OK, first, you must think about what Bilahari meant by “their own political agenda”. Jeanette Chong would be justified in calling him an idiot if what he meant was that she was trying to make herself more popular as a political candidate. (She ran in Mountbatten SMC twice, unsuccessfully). But if the “political agenda” meant her advocacy against the death penalty, then he does have a point. Although I'm pretty sure that Jeanette Chong, if she were being a responsible lawyer, would have warned Kho Jabing that his case would be part of a large struggle, that he had almost no chance of getting spared from the gallows, and that his last act would be to serve as a pawn in this political movement. And I'm pretty sure that he would have been alright with that, otherwise, they wouldn't have taken up his case.
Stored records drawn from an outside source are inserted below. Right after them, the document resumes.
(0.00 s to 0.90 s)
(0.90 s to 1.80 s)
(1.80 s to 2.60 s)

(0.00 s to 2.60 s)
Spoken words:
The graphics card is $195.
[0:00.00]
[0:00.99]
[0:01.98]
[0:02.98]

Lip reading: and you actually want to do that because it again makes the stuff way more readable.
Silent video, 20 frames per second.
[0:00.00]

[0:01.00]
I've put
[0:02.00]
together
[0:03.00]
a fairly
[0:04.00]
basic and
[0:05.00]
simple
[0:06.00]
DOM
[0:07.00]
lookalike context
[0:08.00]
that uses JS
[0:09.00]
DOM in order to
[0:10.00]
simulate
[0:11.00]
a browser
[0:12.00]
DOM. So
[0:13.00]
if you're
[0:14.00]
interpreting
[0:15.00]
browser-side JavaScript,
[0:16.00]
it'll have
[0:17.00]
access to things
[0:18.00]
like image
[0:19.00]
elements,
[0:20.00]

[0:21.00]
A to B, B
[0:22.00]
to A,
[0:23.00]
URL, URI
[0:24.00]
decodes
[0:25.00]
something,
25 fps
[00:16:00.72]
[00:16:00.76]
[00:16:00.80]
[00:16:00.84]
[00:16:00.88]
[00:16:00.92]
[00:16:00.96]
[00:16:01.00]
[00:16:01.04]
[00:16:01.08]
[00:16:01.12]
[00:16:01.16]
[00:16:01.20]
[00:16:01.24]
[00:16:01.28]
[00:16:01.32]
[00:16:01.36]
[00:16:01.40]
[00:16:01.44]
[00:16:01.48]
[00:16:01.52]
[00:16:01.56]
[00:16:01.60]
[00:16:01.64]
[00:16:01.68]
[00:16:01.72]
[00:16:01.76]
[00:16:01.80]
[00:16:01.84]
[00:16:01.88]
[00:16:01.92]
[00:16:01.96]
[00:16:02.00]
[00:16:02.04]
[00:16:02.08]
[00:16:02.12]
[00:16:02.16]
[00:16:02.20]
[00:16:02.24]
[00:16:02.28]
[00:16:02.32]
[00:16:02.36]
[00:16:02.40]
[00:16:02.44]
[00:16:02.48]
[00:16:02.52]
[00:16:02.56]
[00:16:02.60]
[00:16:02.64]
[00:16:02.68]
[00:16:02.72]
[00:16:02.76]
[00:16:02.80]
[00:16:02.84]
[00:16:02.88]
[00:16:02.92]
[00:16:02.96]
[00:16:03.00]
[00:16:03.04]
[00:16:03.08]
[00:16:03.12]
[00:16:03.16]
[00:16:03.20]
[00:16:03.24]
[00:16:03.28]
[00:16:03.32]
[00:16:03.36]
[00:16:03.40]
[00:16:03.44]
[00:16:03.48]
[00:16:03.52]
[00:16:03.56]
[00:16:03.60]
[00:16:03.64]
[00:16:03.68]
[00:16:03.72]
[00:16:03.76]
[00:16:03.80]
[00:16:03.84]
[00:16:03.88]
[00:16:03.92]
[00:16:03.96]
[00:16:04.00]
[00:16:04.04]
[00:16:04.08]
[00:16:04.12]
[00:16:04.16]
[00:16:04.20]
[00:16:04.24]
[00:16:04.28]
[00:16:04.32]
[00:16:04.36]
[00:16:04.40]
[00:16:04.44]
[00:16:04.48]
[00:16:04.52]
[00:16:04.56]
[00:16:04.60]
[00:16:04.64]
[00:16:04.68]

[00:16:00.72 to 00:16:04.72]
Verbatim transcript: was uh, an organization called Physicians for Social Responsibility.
That means that Bilahari's point that getting a stay of execution to no effect is specious. In fact, apparently Kho Jabing's sister appreciates this gesture. In other words, it's not really for Bilahari to say what Kho Jabing's family thinks of this.

At the same time, take a look at how the Singapore justice system works. This was posted by Choo Zhengxi. It is pretty unprecedented that you'd want to file so many appeals against the death penalty. The Singapore justice system wasn't built for democracy. It doesn't really care for due process, once it's reached a decision. Under Yong Pung How, he was famous for discouraging people from filing appeals, by increasing the sentence as the result of an appeal against that sentence. And you can see that it will make life difficult for people who they presume to file whatever they consider to be frivolous appeals.

Personally, though, I'll have to think through this issue a heck of a lot harder before I were to make a position on this. I don't really know why the anti-death penalty folks chose this case to publicise their opposition to the death penalty. It wasn't a first degree murder because there wasn't much premeditation. But apparently the victim died a pretty grisly death. If I were the judge, he's going to have to say bye bye to his mother anyway. Even if I didn't sentence him to death, he'd be getting at least 30 years.